The copy you produce must hold every record exactly, and none of the images.

··· Available records

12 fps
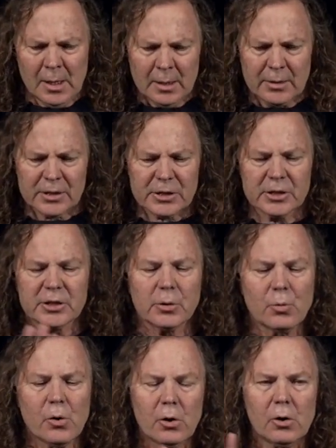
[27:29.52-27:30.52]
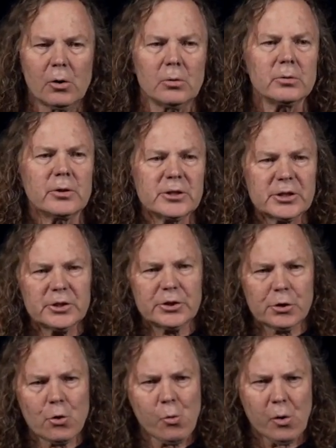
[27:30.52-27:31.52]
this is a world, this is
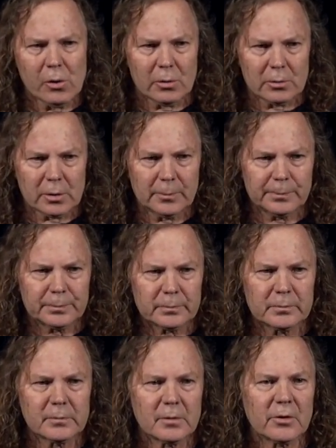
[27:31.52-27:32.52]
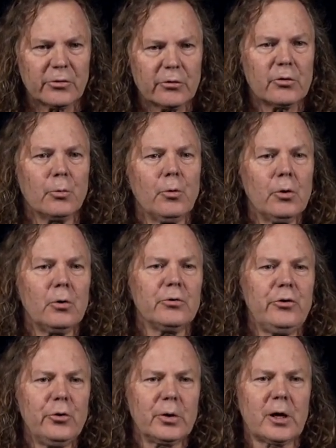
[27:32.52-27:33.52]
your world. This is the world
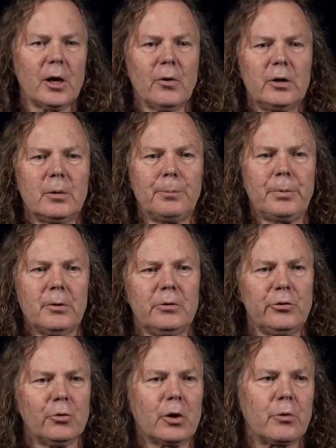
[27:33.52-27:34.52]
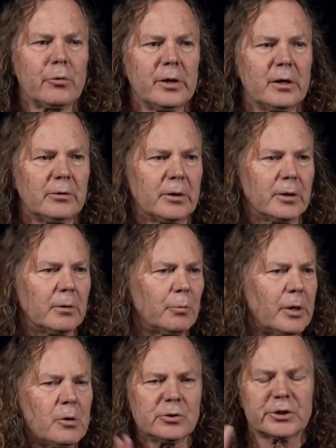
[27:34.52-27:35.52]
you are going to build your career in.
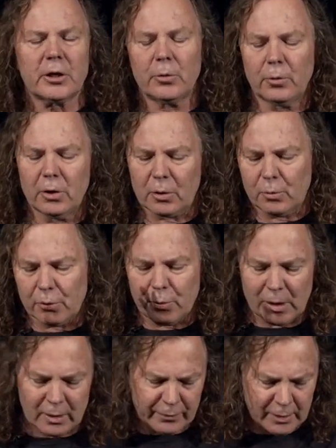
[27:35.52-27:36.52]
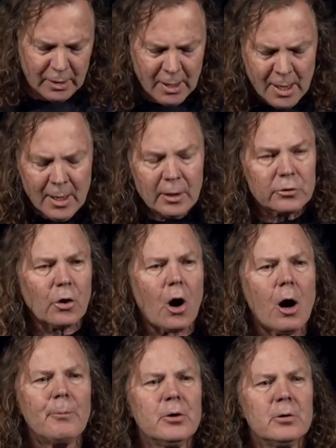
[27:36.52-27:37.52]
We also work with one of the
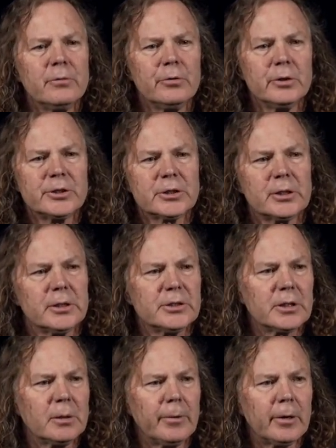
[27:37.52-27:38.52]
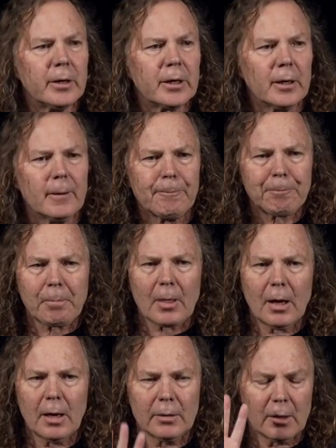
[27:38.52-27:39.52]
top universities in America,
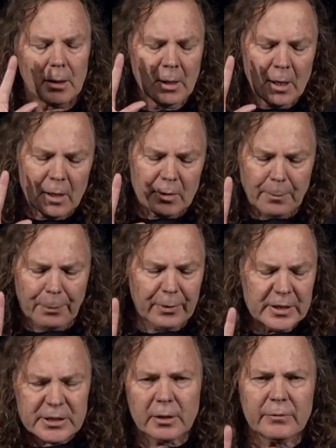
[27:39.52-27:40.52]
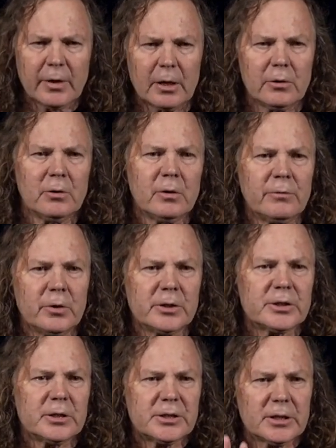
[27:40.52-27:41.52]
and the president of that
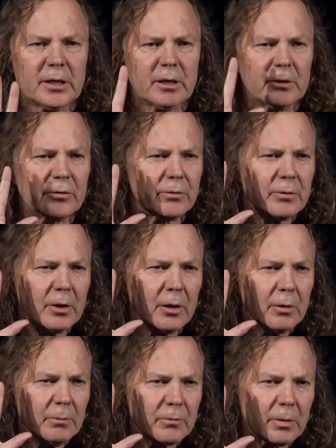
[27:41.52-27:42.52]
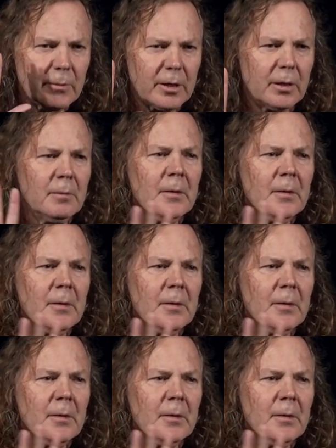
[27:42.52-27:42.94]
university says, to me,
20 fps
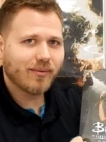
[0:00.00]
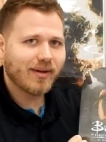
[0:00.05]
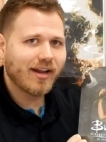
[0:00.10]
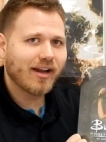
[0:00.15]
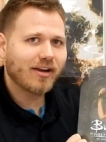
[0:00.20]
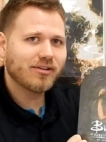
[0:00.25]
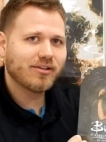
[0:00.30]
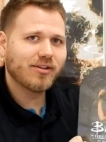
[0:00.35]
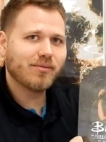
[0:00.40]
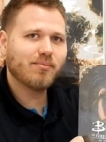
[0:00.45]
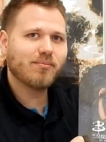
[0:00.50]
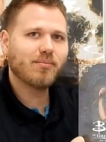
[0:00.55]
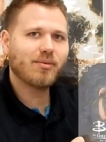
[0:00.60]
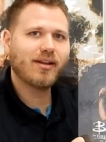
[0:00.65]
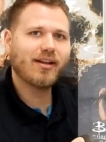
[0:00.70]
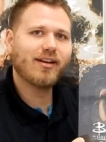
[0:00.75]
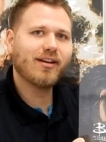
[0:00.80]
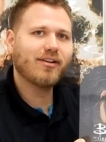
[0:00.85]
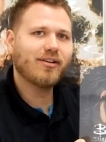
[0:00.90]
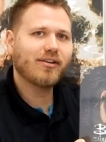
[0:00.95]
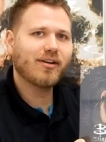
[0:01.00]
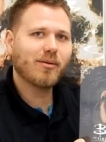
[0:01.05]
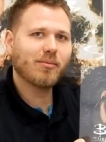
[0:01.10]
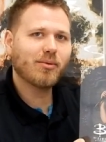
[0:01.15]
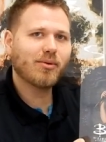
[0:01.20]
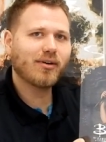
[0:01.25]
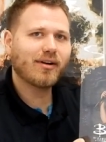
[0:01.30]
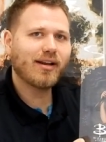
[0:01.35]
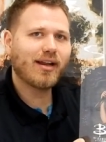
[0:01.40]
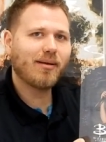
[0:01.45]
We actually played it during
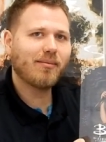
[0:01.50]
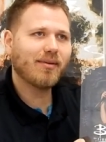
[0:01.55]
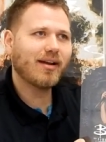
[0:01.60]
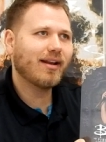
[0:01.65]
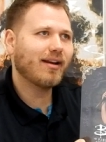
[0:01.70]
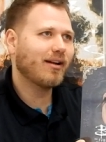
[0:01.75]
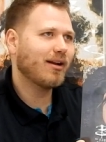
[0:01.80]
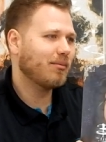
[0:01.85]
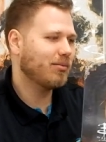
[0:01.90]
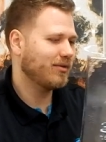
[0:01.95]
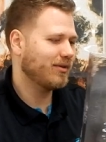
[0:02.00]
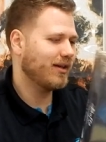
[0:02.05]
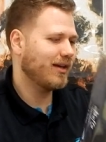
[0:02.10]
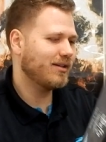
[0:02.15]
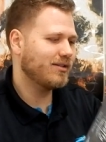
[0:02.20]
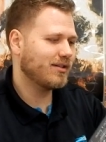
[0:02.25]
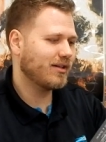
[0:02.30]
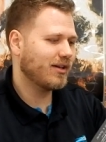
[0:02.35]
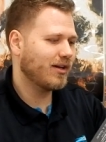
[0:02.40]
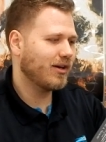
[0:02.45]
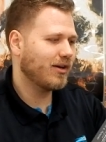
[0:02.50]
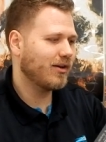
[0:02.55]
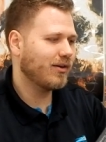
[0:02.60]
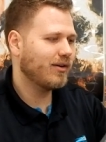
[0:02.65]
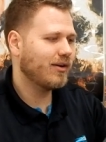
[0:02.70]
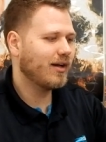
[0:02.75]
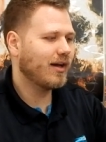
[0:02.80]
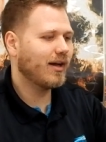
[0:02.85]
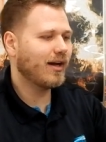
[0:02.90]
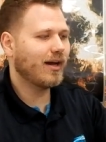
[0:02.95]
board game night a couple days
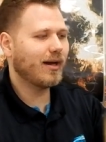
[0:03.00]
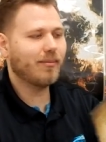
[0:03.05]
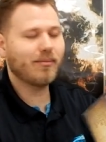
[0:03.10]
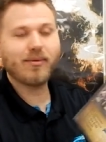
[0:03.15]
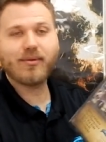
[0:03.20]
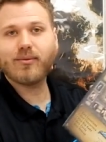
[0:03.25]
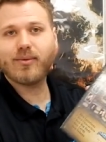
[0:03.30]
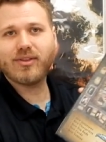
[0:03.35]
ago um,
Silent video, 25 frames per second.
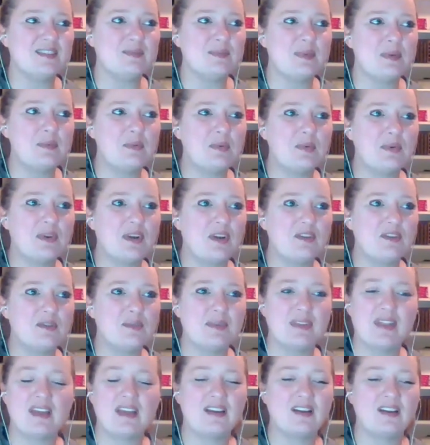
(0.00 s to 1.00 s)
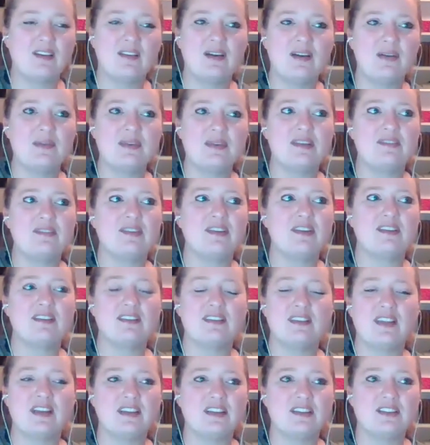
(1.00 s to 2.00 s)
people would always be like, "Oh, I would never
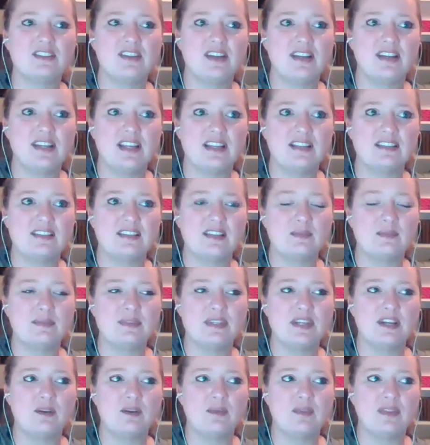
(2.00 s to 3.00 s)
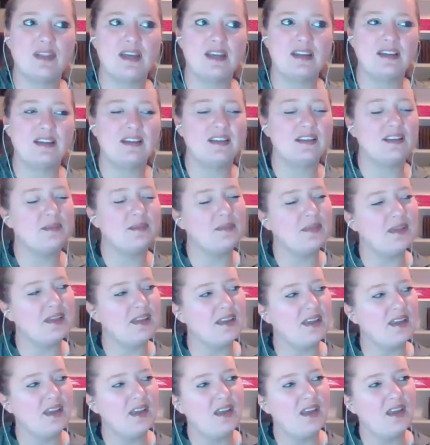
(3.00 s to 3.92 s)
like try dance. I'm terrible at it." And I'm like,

······

## [Solution to this task]
12 fps
[27:29.52-27:30.52]
[27:30.52-27:31.52]
this is a world, this is
[27:31.52-27:32.52]
[27:32.52-27:33.52]
your world. This is the world
[27:33.52-27:34.52]
[27:34.52-27:35.52]
you are going to build your career in.
[27:35.52-27:36.52]
[27:36.52-27:37.52]
We also work with one of the
[27:37.52-27:38.52]
[27:38.52-27:39.52]
top universities in America,
[27:39.52-27:40.52]
[27:40.52-27:41.52]
and the president of that
[27:41.52-27:42.52]
[27:42.52-27:42.94]
university says, to me,
20 fps
[0:00.00]
[0:00.05]
[0:00.10]
[0:00.15]
[0:00.20]
[0:00.25]
[0:00.30]
[0:00.35]
[0:00.40]
[0:00.45]
[0:00.50]
[0:00.55]
[0:00.60]
[0:00.65]
[0:00.70]
[0:00.75]
[0:00.80]
[0:00.85]
[0:00.90]
[0:00.95]
[0:01.00]
[0:01.05]
[0:01.10]
[0:01.15]
[0:01.20]
[0:01.25]
[0:01.30]
[0:01.35]
[0:01.40]
[0:01.45]
We actually played it during
[0:01.50]
[0:01.55]
[0:01.60]
[0:01.65]
[0:01.70]
[0:01.75]
[0:01.80]
[0:01.85]
[0:01.90]
[0:01.95]
[0:02.00]
[0:02.05]
[0:02.10]
[0:02.15]
[0:02.20]
[0:02.25]
[0:02.30]
[0:02.35]
[0:02.40]
[0:02.45]
[0:02.50]
[0:02.55]
[0:02.60]
[0:02.65]
[0:02.70]
[0:02.75]
[0:02.80]
[0:02.85]
[0:02.90]
[0:02.95]
board game night a couple days
[0:03.00]
[0:03.05]
[0:03.10]
[0:03.15]
[0:03.20]
[0:03.25]
[0:03.30]
[0:03.35]
ago um,
Silent video, 25 frames per second.
(0.00 s to 1.00 s)
(1.00 s to 2.00 s)
people would always be like, "Oh, I would never
(2.00 s to 3.00 s)
(3.00 s to 3.92 s)
like try dance. I'm terrible at it." And I'm like,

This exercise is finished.